Optimizing Checkpoint-Restart Mechanisms for HPC with DMTCP in Containers at NERSC
Madan Timalsina, Lisa Gerhardt, Nicholas Tyler, Johannes P. Blaschke, William Arndt
TL;DR
This work evaluates DMTCP-based checkpoint-restart (C/R) in HPC environments, focusing on containerized and non-containerized workflows on NERSC Perlmutter. It analyzes how HPC container runtimes (Shifter and Podman-HPC) interact with DMTCP, and presents automated and manual C/R strategies, including integration with SLURM. Results from Geant4-based simulations across versions and configurations show that C/R enables resume from checkpoints with modest overhead, reducing wasted compute time due to preemption. The study advances practical HPC methodologies by demonstrating robust, container-friendly C/R workflows that improve reliability and scheduling efficiency across diverse scientific domains.
Abstract
This paper presents an in-depth examination of checkpoint-restart mechanisms in High-Performance Computing (HPC).
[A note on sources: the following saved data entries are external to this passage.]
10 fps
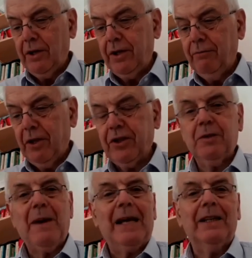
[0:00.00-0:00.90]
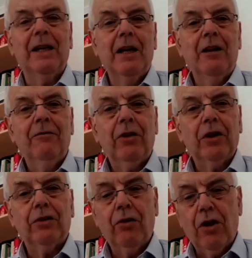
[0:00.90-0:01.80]
respect
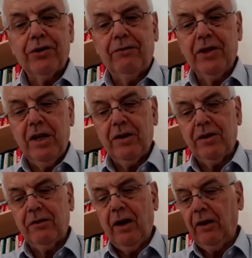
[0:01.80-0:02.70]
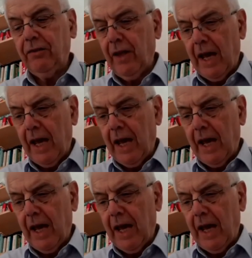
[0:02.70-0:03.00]
for the cross of Jesus Christ,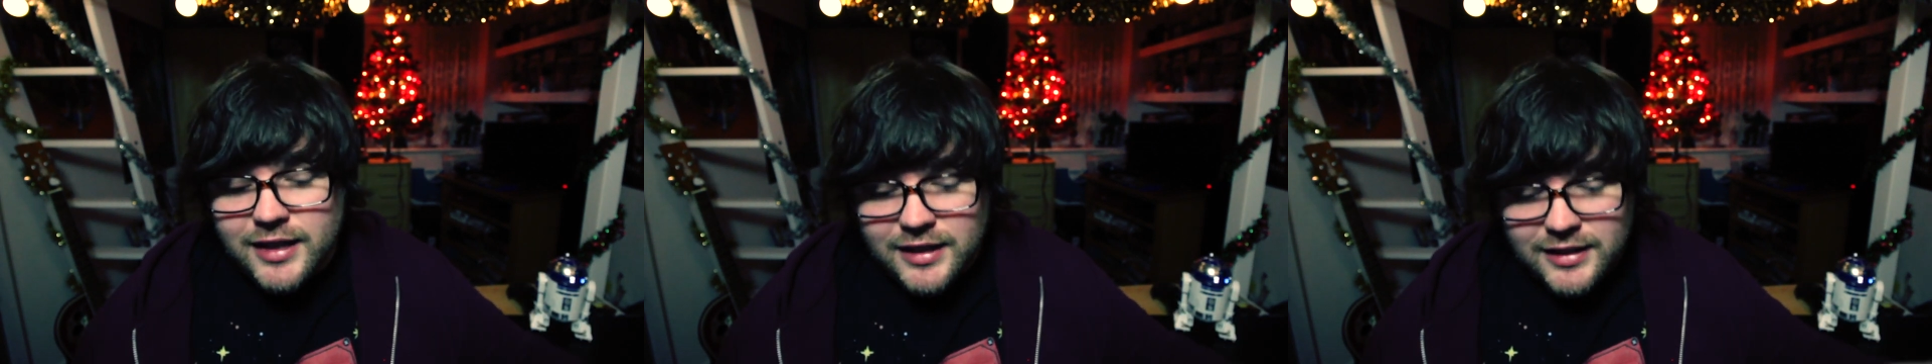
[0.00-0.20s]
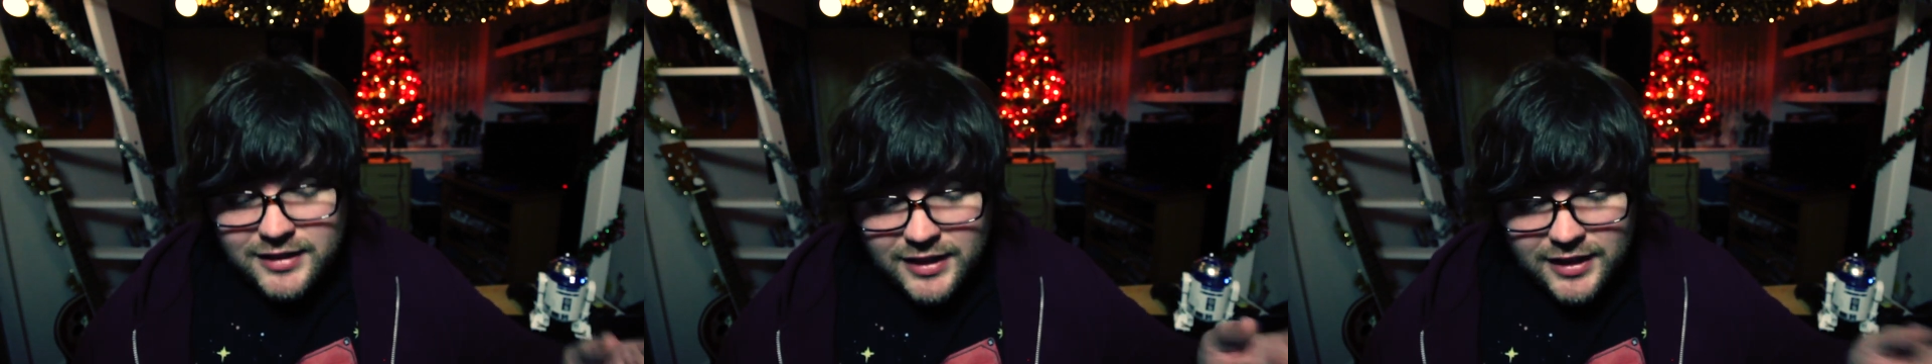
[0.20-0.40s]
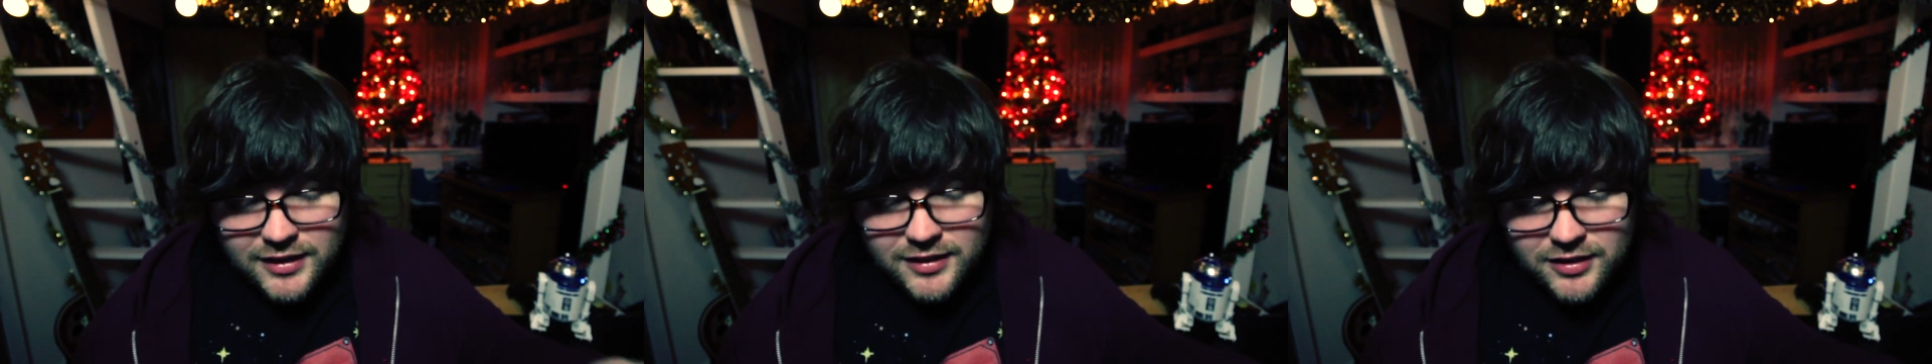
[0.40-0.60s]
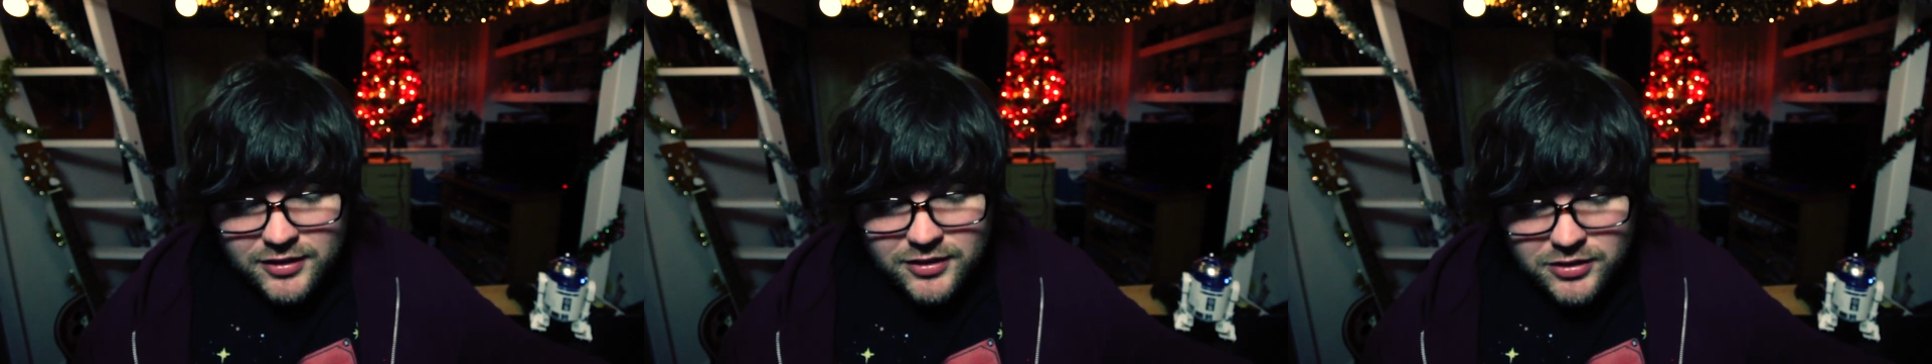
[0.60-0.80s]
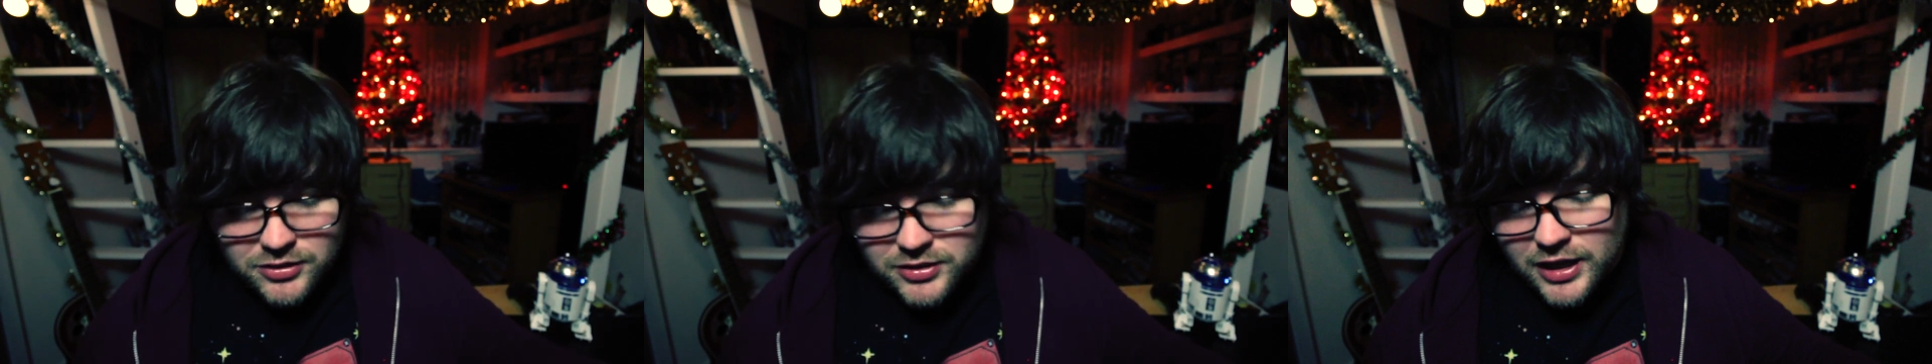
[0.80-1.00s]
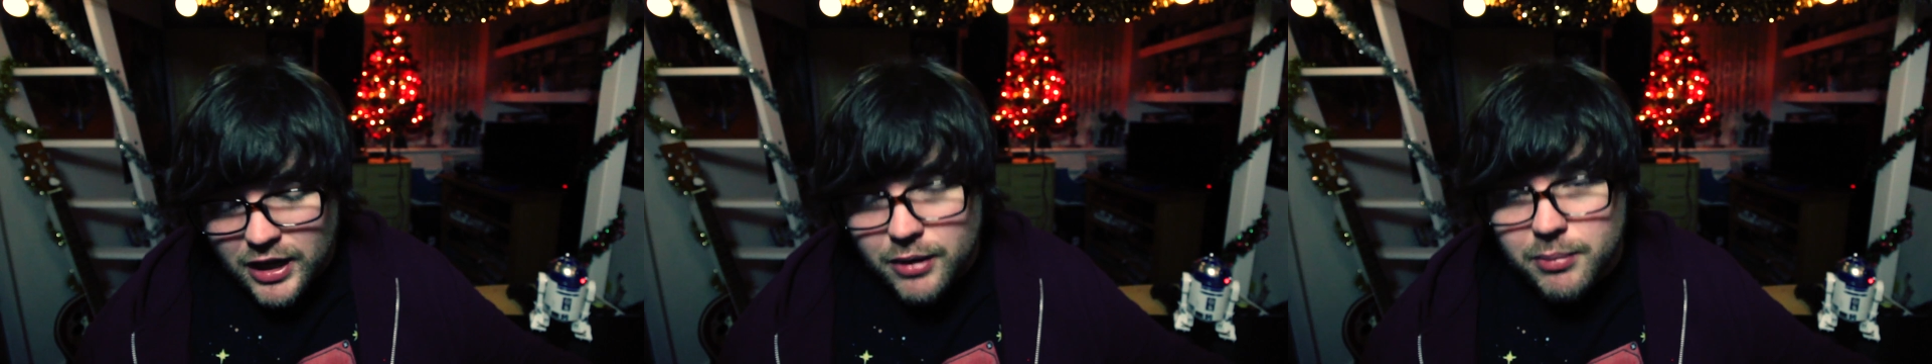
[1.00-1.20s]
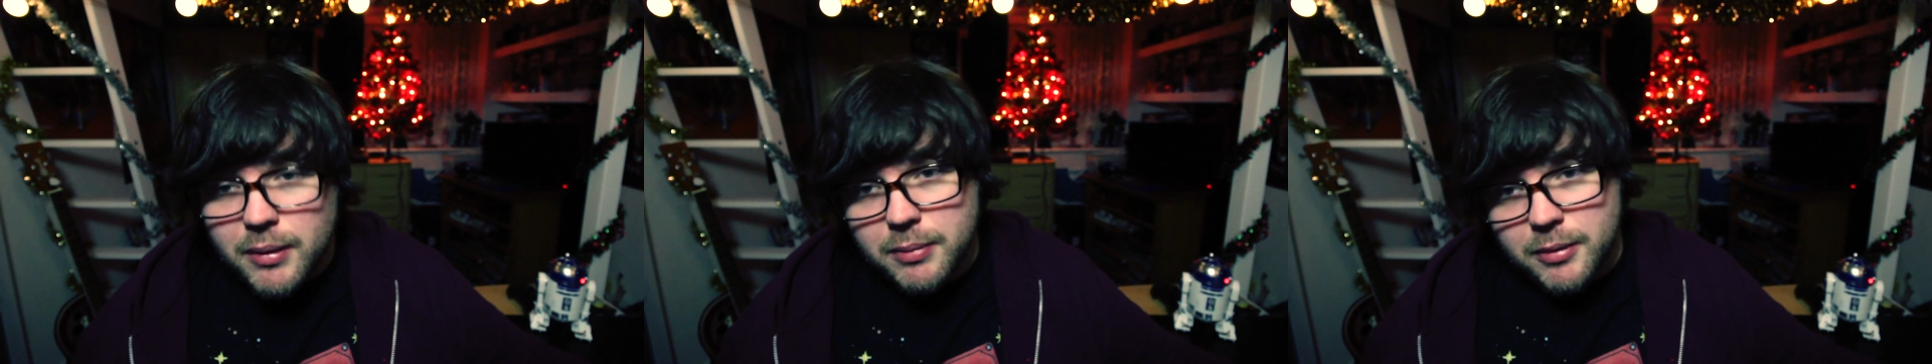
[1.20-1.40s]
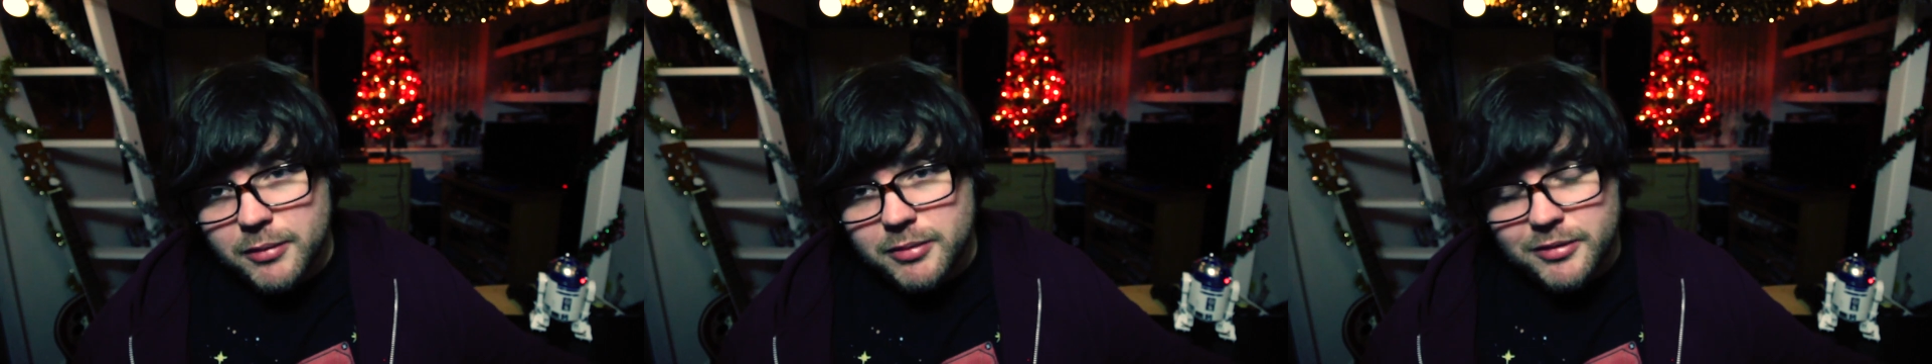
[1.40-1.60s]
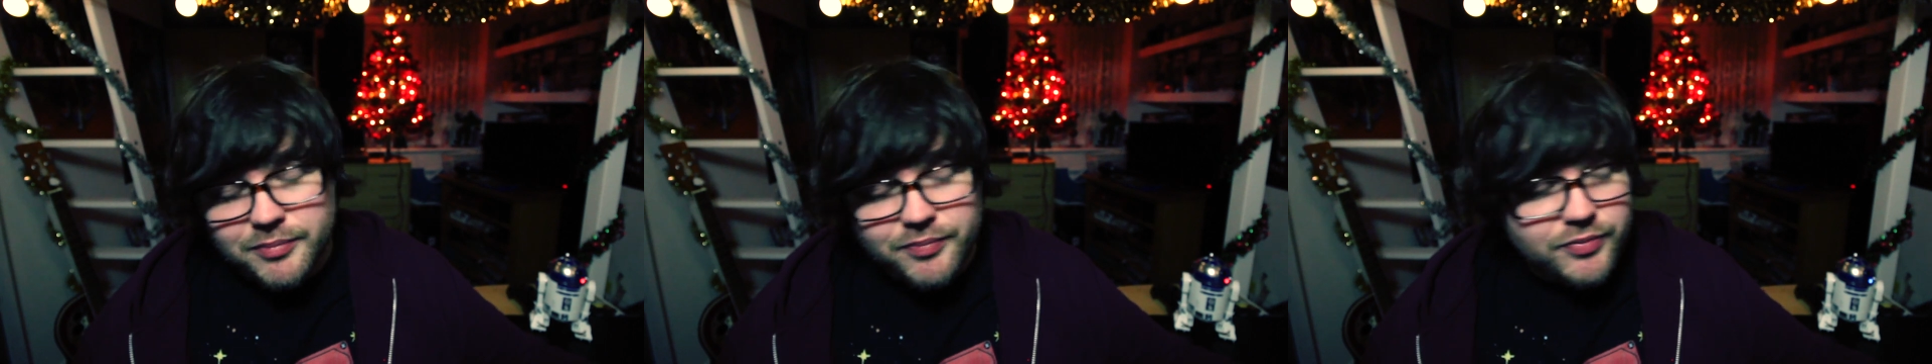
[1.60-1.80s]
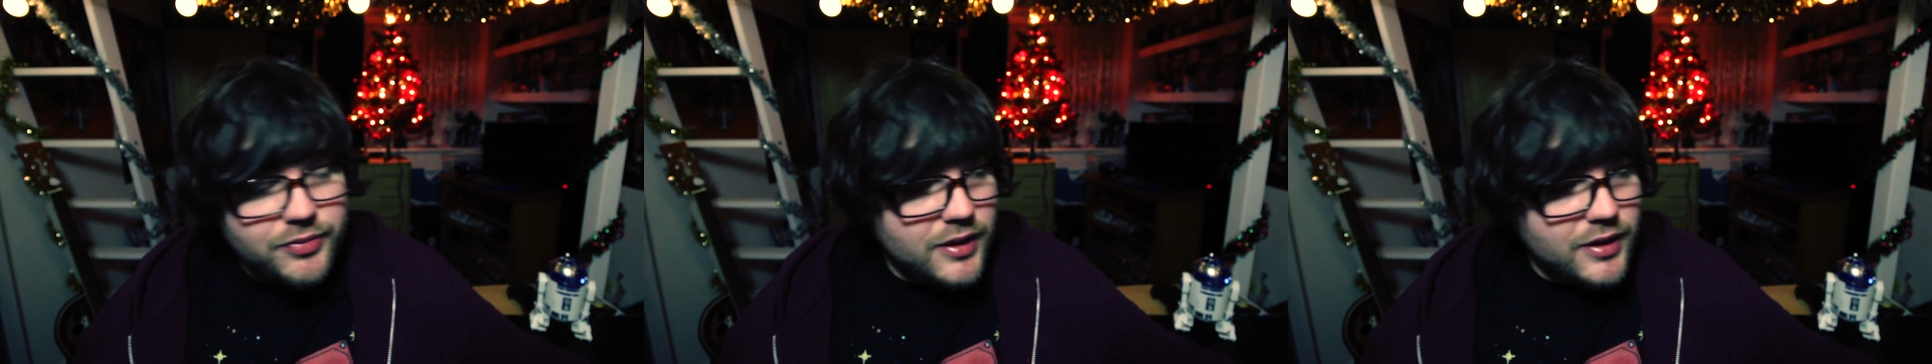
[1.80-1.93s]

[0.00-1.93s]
They did sort out my problem.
It focuses on the use of Distributed MultiThreaded CheckPointing (DMTCP) in various computational settings, including both within and outside of containers. The study is grounded in real-world applications running on NERSC Perlmutter, a state-of-the-art supercomputing system. We discuss the advantages of checkpoint-restart (C/R) in managing complex and lengthy computations in HPC, highlighting its efficiency and reliability in such environments. The role of DMTCP in enhancing these workflows, especially in multi-threaded and distributed applications, is thoroughly explored. Additionally, the paper delves into the use of HPC containers, such as Shifter and Podman-HPC, which aid in the management of computational tasks, ensuring uniform performance across different environments. The methods, results, and potential future directions of this research, including its application in various scientific domains, are also covered, showcasing the critical advancements made in computational methodologies through this study.